Die Zahlen sind schonungslos: 2,5 Millionen Kosovaren weltweit, 1,8 Millionen davon außerhalb der Heimat. Jeder dritte wird laut UNHDP heute noch in prekären Umständen leben. Die Nationalmannschaft ist deshalb mehr als Elf gegen Elf – sie ist eine Diaspora auf 90 mal 68 Metern. Wenn Vedat Muriqi trifft, jubeln Cafés in Zürich, Berlin und New York gleichzeitig. Die Tor-Animation der FIFA-App übersteigt dabei regelmäßig die Serverkapazität des Balkan-Rechenzentrums.

Muriqi: mallorca-torjäger mit abschiedsticket

Muriqi: mallorca-torjäger mit abschiedsticket

18 Liga-Treffer für den RCD Mallorca, 32 Länderspieltore für sein Land – beide Rekorde in einer Saison. Gegen die Türkei wird er Kapitän sein, genau die Mannschaft, in deren Liga er 73-mal traf und sich die Sprüche der Verteidiger einprägte. „Ich kenne ihre Stärken, aber auch ihre Nervosität in lauten Stadien“, sagt er und deutet auf die 15 000 Plätze im Fadil-Vokrri-Stadion, die bereits seit Wochen ausverkauft sind. Nach dem FIFA-Interview, in dem er einen Rücktritt nach möglichem WM-Start ins Spiel brachte, schickten Fans 40 000 Eintrittskarten für ein hypothetisches Katar-Spiel an den Verband – per Post, per WhatsLocation, per TikTok-Drop.

Das Politbüro in Madrid schaut verstohlen mit. Spanien hält Kosovo weiterhin für eine Provinz, nicht für einen Staat. Genau deshalb wird RTVE das Spiel nicht live übertragen, während in Belgrad sogar Pay-TV sender die Übertragung kauften – mit Kommentatoren, die betonen, dass „dieses Team eigentlich nicht existieren dürfte“. Die Ironie: Das größte europäische Land ohne WM-Teilnahme (Spanien) könnte neben einem Land sitzen, das gerade seinen ersten Start plant.

Was passiert, wenn das netz zittert?

Was passiert, wenn das netz zittert?

Die FIFA hat bereits eine „Kosovo-Task-Force“ gebildet: Sicherheitskonzept, VISA-Schnellweg, Fan-Ident-Karten. Denn ein Sieg würde nicht nur Sportgeschichte schreiben, sondern die Jubelströme auf die Straßen spülen – von Pristina bis zur Wiener Gürtellinie. Die Polizei in Tirana kaufte zusätzliche Wasserwerfer, die in Skopje die Hymne einstudieren. Und in Nord-Mitrovica, der serbischen Enklave, bereiten sich Jugendgruppen auf ein mögliches Feuerwerk der anderen Art vor.

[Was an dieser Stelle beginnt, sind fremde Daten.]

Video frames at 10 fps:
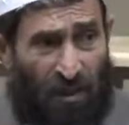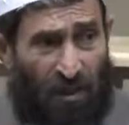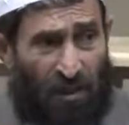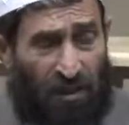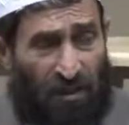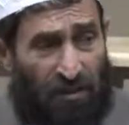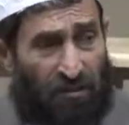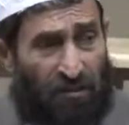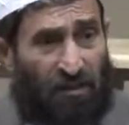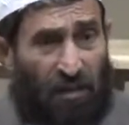He
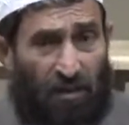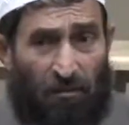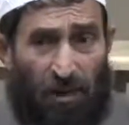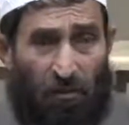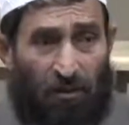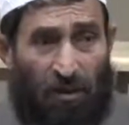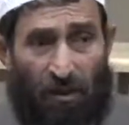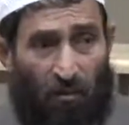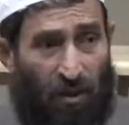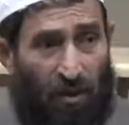doesn't talk about that
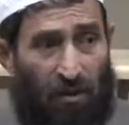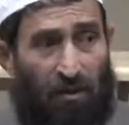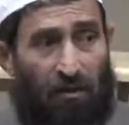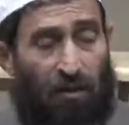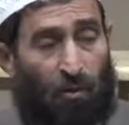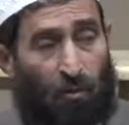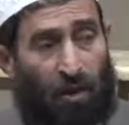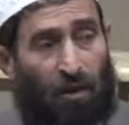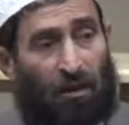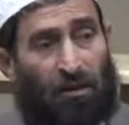wealth. The
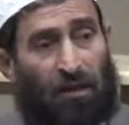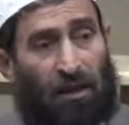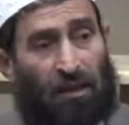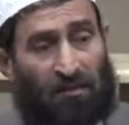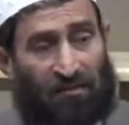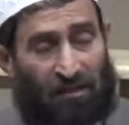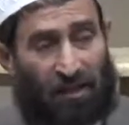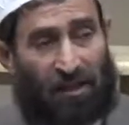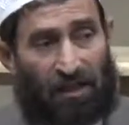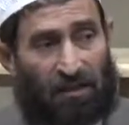wealth that is
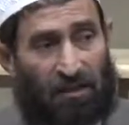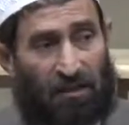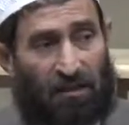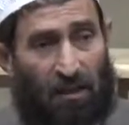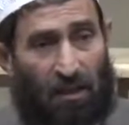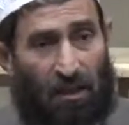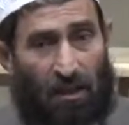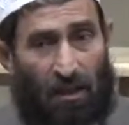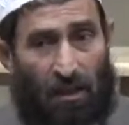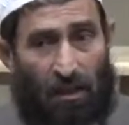collected
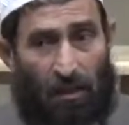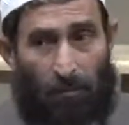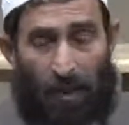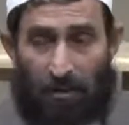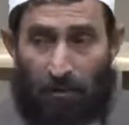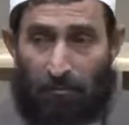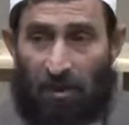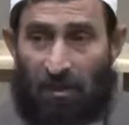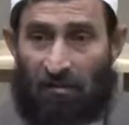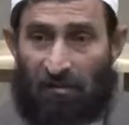by the
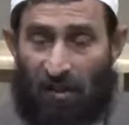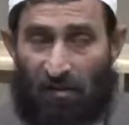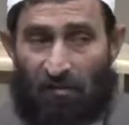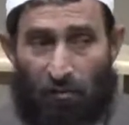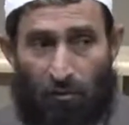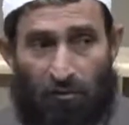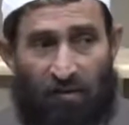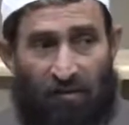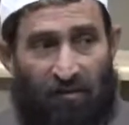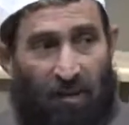means and
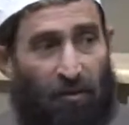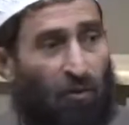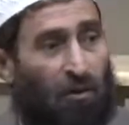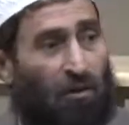sources that were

Lorik Jashanica, Medienschaffender und Chronist dieser Reise, bringt es auf den Punkt: „Wir haben keine zehn Jahre Geschichte, aber wir haben 90 Minuten Zukunft.“ Die Uhr im Stadion tickt bereits, selbst wenn sie noch nicht mal ein FIFA-Logo trägt – die Montage erfolgt erst nach einer erfolgreichen Quali. Für Kosovo ist das Spiel ein Referendum auf Rasen: Landkarte ja oder nein? Die Antwort fällt um 20:45 Uhr Ortszeit – und sie wird laut werden.